Durante il 2002 più della metà dei rifugiati provenienti dalla Bosnia (nel 2001 erano 18.600) hanno lasciato la Croazia per far ritorno alla propria patria o, in alcuni casi, per essere trasferiti in altri Stati. Quelli rimasti in Croazia sono: 4.500 croati bosniaci, 2.600 musulmani bosniaci e circa 300 persone di altre comunità etniche. A questi vanno aggiunte 700 persone provenienti dalla Yugoslavia, soprattutto dalla comunità croata, a cui è garantita una protezione temporanea.
Inoltre, durante il 2002, 6.600 sfollati interni hanno fatto ritorno ai loro posti d'origine ed 11.000 serbi della Croazia rifugiati all'estero hanno partecipato ai ritorni organizzati dalla Yugoslavia e dalla Bosnia.

Il ritorno dei rifugiati serbo-croati in Croazia è però tutt'oggi ricco di difficoltà.

Secondo l'OSCE (l'Organizzazione per la sicurezza e la cooperazione in Europa), nonostante sia aumentato il livello generale di sicurezza in Croazia, il ritorno della comunità serba all'estero è ancora visto con sospetto dalle comunità locali. I serbi croati sono oggetto di vessazioni e di discriminazione.
Inoltre secondo un sondaggio pubblico svolto durante il 2002, il 25% degli adulti della comunità croata affermano di voler espellere tutti i serbi dalla Croazia.

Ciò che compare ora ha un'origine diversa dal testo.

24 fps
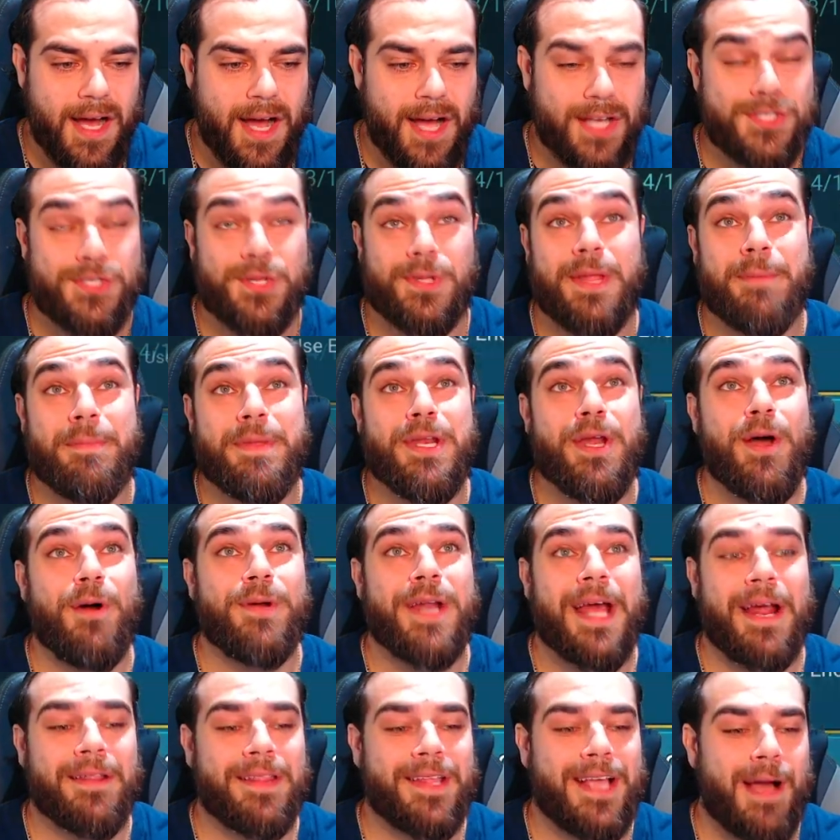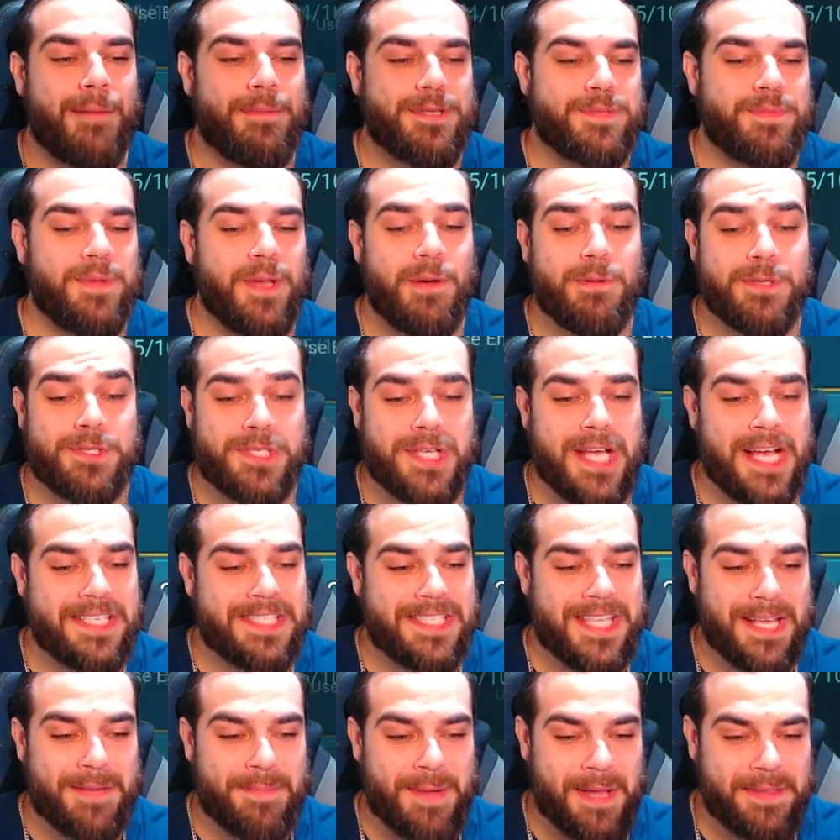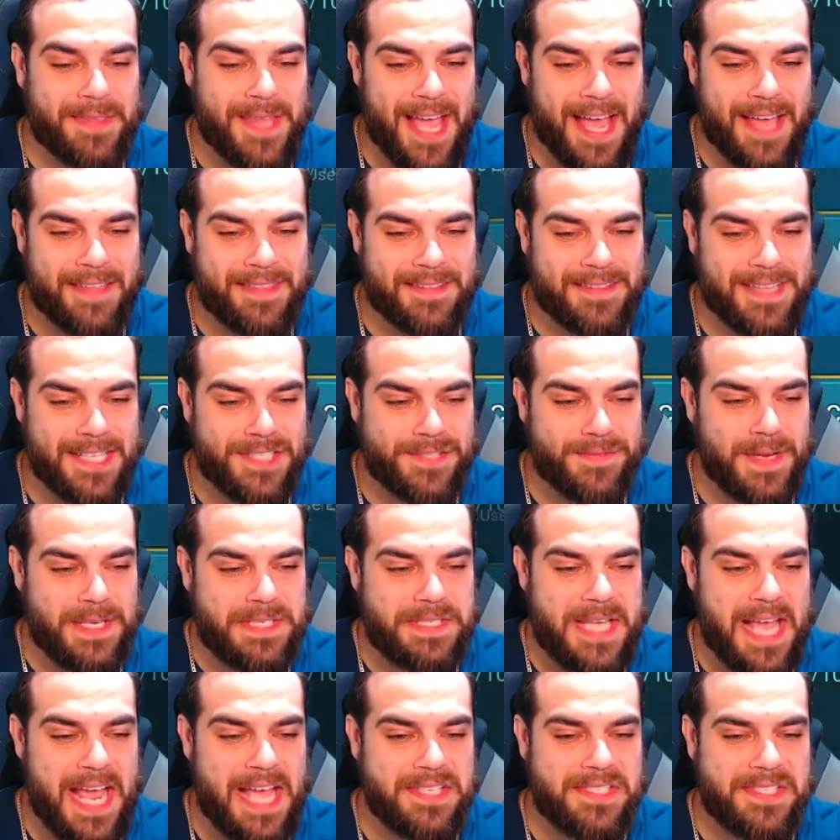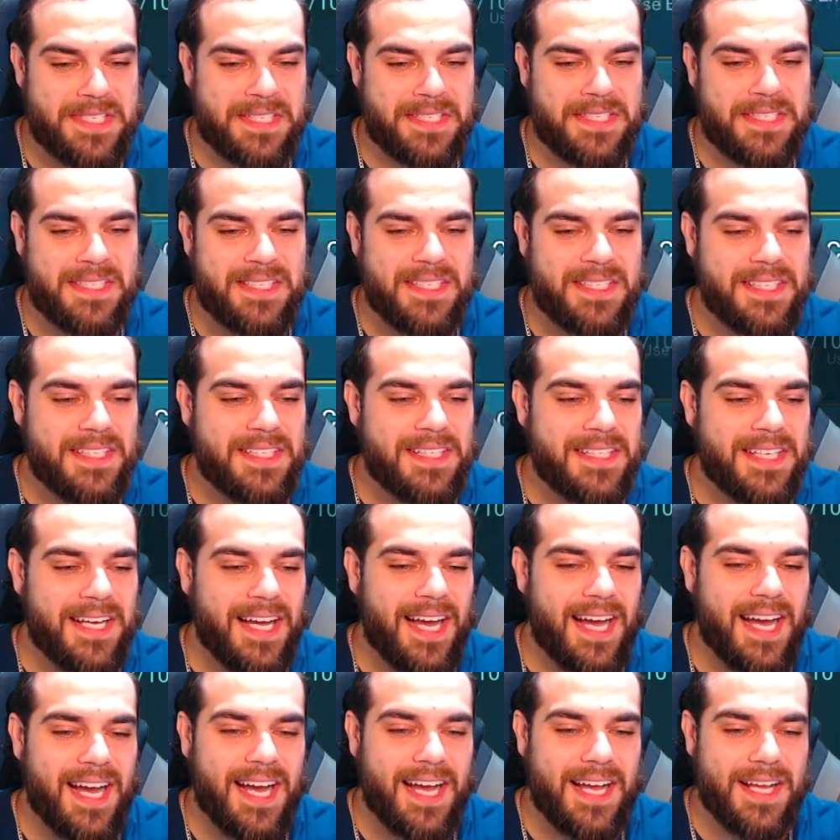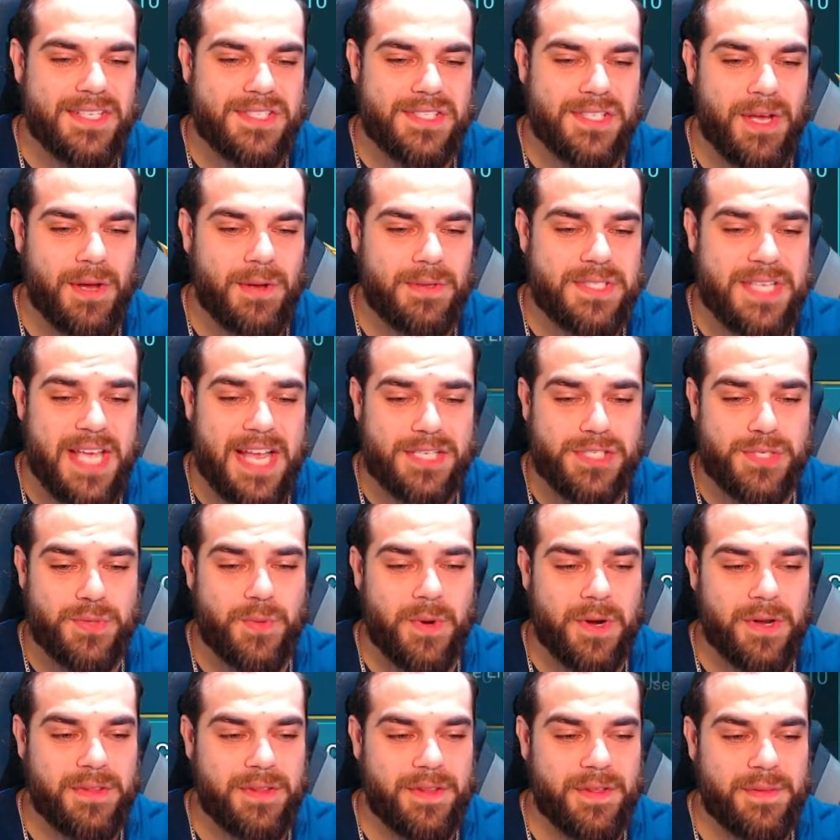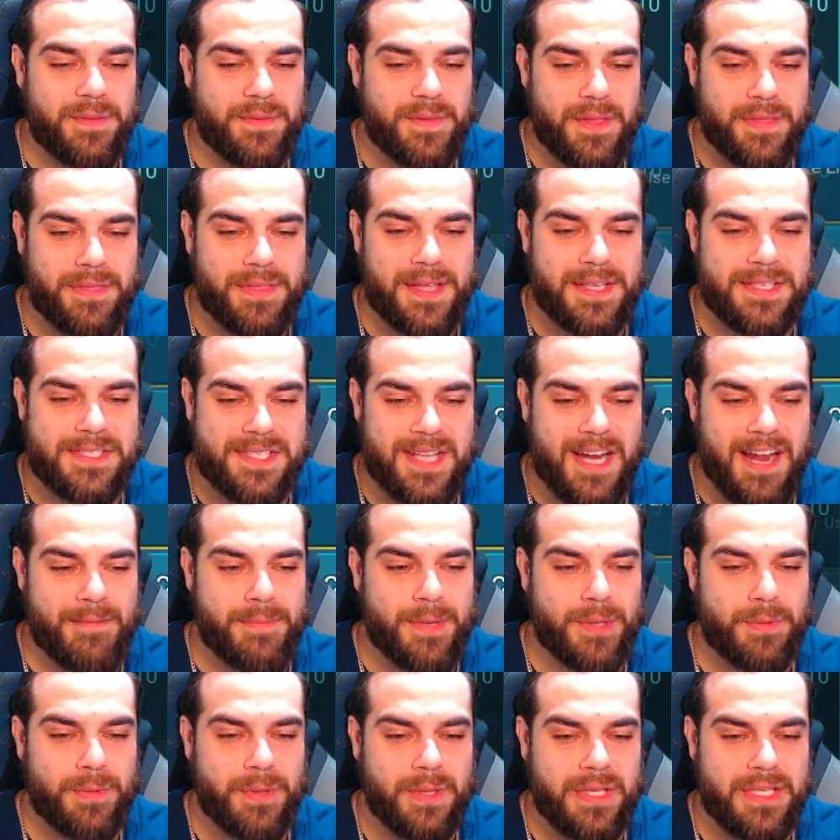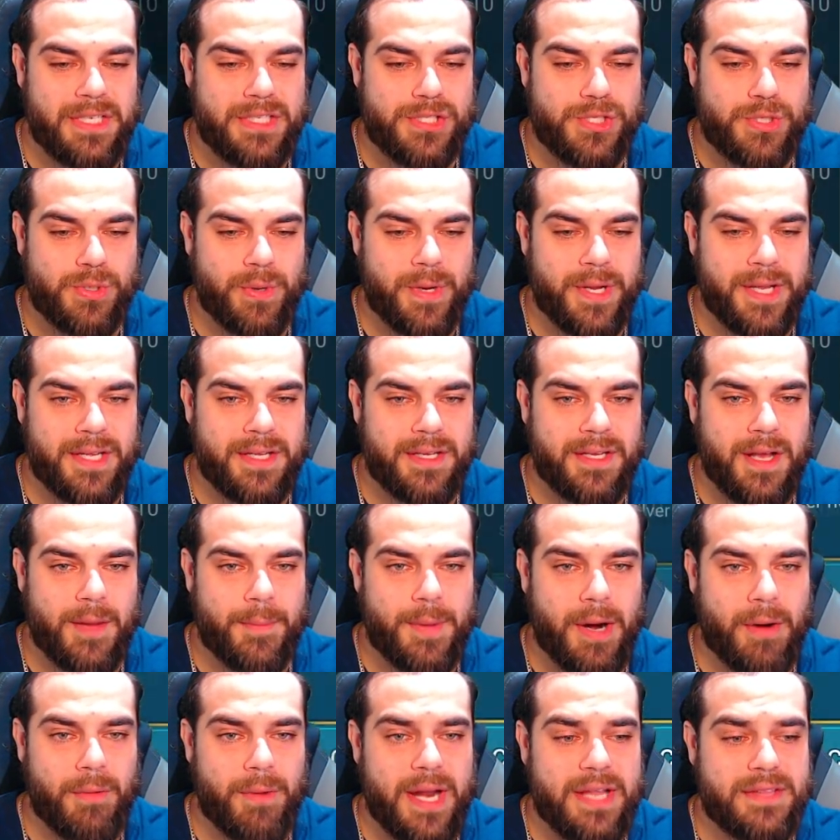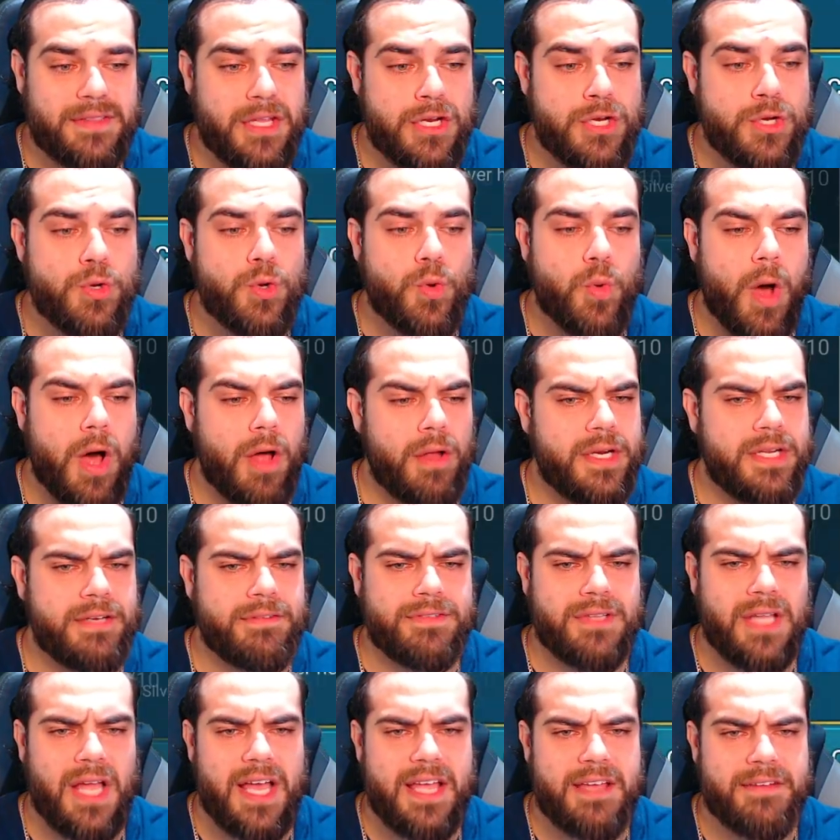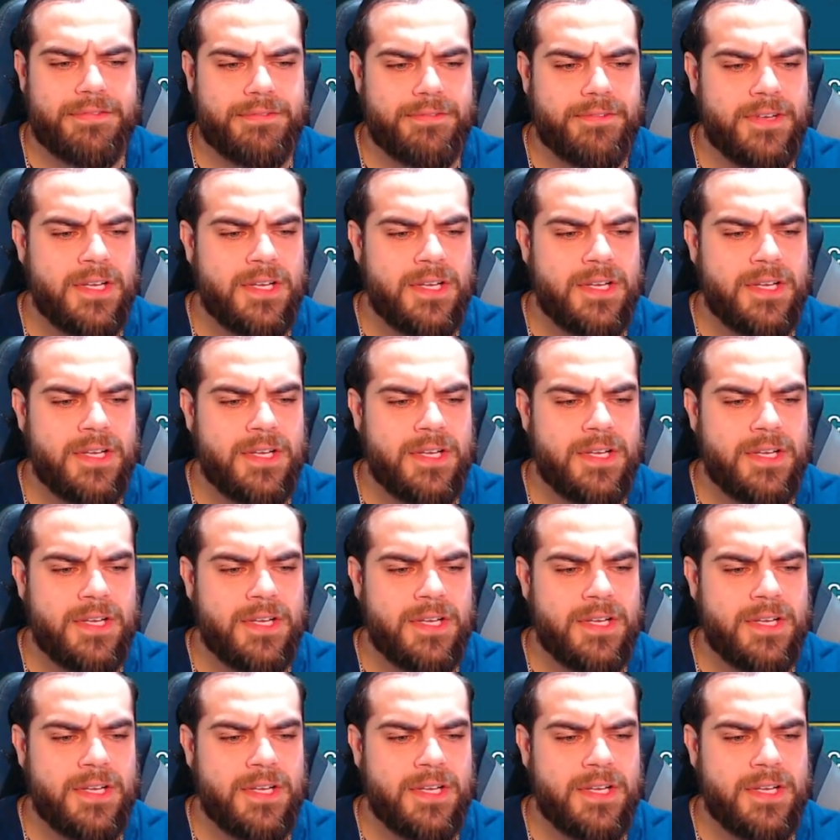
So let me know down in the comments below what you guys think about that. I think that's fantastic. So it's actually one of the things that I've been really enjoying about Raid. The new quality of lifeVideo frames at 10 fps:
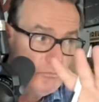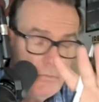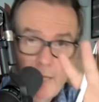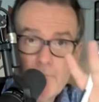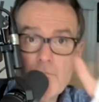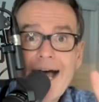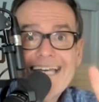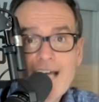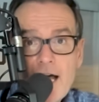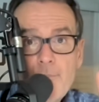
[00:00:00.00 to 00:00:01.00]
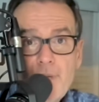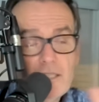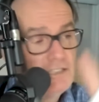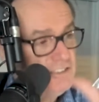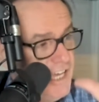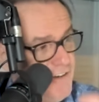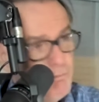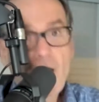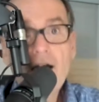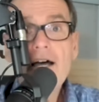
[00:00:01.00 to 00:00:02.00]
it might not be, just
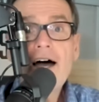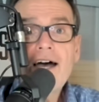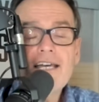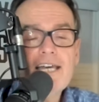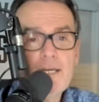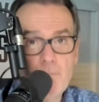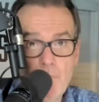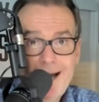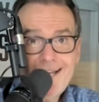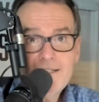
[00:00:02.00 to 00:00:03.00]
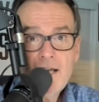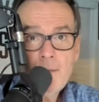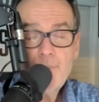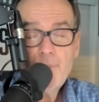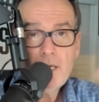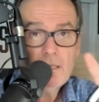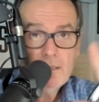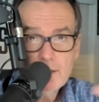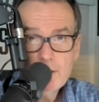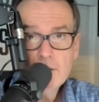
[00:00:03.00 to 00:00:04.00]
FYI, it might not be,
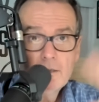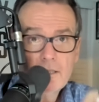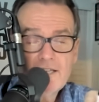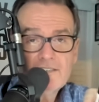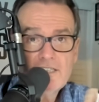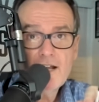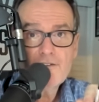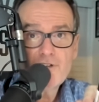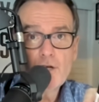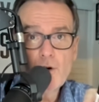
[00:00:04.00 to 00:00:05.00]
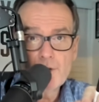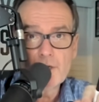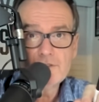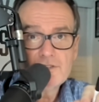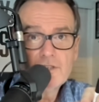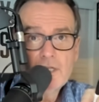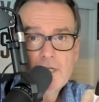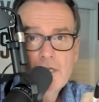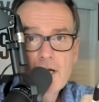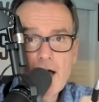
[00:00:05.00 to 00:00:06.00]
attention NFL owners,
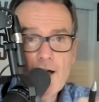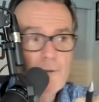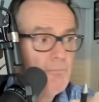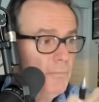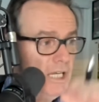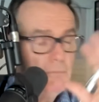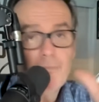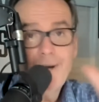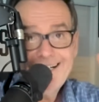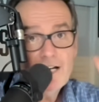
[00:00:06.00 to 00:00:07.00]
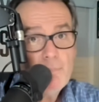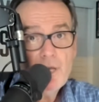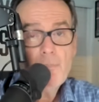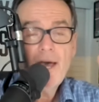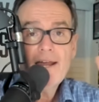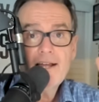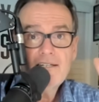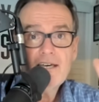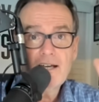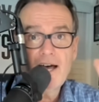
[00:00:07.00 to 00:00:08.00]
it might not be a bad
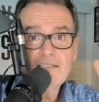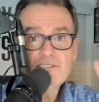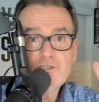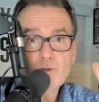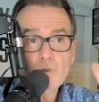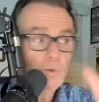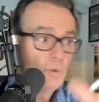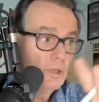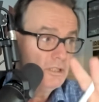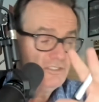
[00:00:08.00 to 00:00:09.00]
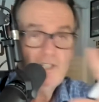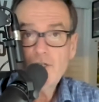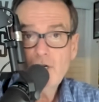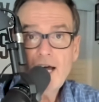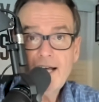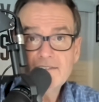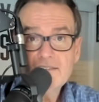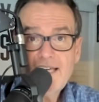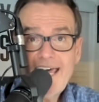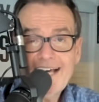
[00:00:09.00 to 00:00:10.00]
idea, guys, to sit your
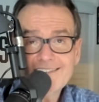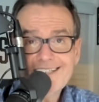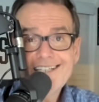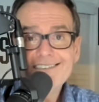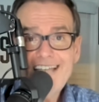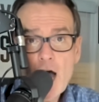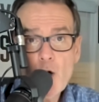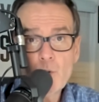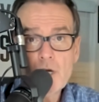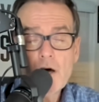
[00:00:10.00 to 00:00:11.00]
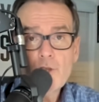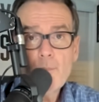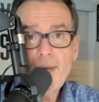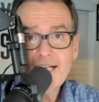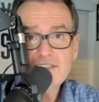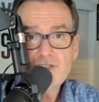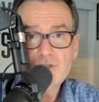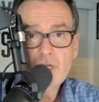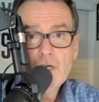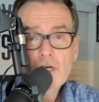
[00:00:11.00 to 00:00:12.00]
guys' ass down on the
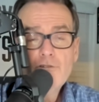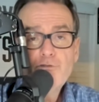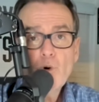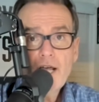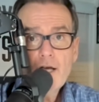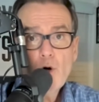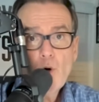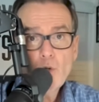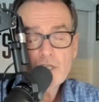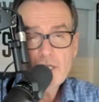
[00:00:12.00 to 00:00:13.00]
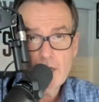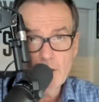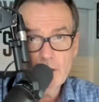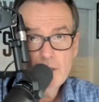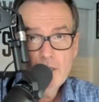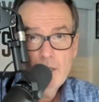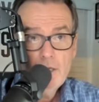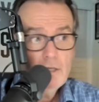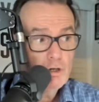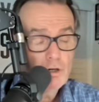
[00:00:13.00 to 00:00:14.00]
bench for a whole year.
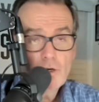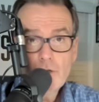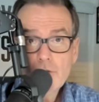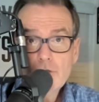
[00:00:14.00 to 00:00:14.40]
Your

Questa percentuale aumenta nelle aree che sono state duramente colpite dalla guerra, come la Dalmazia e la Slavonia.

Il governo croato ha preso delle decisioni per favorire il ritorno dei rifugiati, ma ha agito per lo più sotto la pressione della comunità internazionale e stando ben attento di non contrariare le pretese dei nazionalisti.

Oltre l'ostilità della comunità croata, altre difficoltà scoraggiano il ritorno dei rifugiati serbo-croati: la difficoltà di vedersi riconosciuta la cittadinanza croata (i "non croati" devono poter dimostrare di aver risieduto per 5 anni in Croazia, mentre i membri della comunità croata la possono ottenere solo affermando di essere cittadini croati); la paura per gli anziani ed i disabili di perdere la loro pensione o la loro assicurazione per la disabilità, a causa dell'ineguale applicazione della legge di "convalida" del 1997; la paura di essere arbitrariamente arrestato e accusato di crimini di guerra per quei membri della comunità serba che durante la guerra erano in età militare (il trattamento nei confronti dei membri della comunità croata in questo caso è generalmente più indulgente); la paura delle mine inesplose che ricoprono più di 6.000 chilometri quadrati dei 56.538 della superficie croata; infine l'alto tasso di disoccupazione, soprattutto nelle aree toccate dalla guerra.

Un altro problema che devono affrontare i membri della comunità serba nel ritornare in Croazia riguarda il recupero delle loro proprietà.
Una legge del governo croato prevede che i legittimi proprietari non possano rientrare in possesso dei propri possedimenti fino a che coloro che gli stanno provvisoriamente occupando non hanno un'abitazione alternativa. Secondo l'International Crisis Group questa legge, che a quanto pare non è applicata ai croati che vogliono fare ritorno alle precedenti proprietà, viola non solo la Costituzione croata ma anche le norme internazionali poiché dà precedenza agli "occupanti" provvisori invece che ai legittimi proprietari.
Inoltre, spesso coloro che fanno ritorno alle proprie case, se vogliono riavere la connessione all'elettricità, devono pagare le bollette accumulate da chi le ha occupate in loro assenza.
Di positivo, nelle tante difficoltà incontrate dai serbi nel recupero delle loro proprietà, vi è che, nel 2002, il governo croato ha finalmente iniziato ad assistere coloro che hanno subito la distruzione delle proprietà a causa di atti terroristici o per mano dell'esercito croato.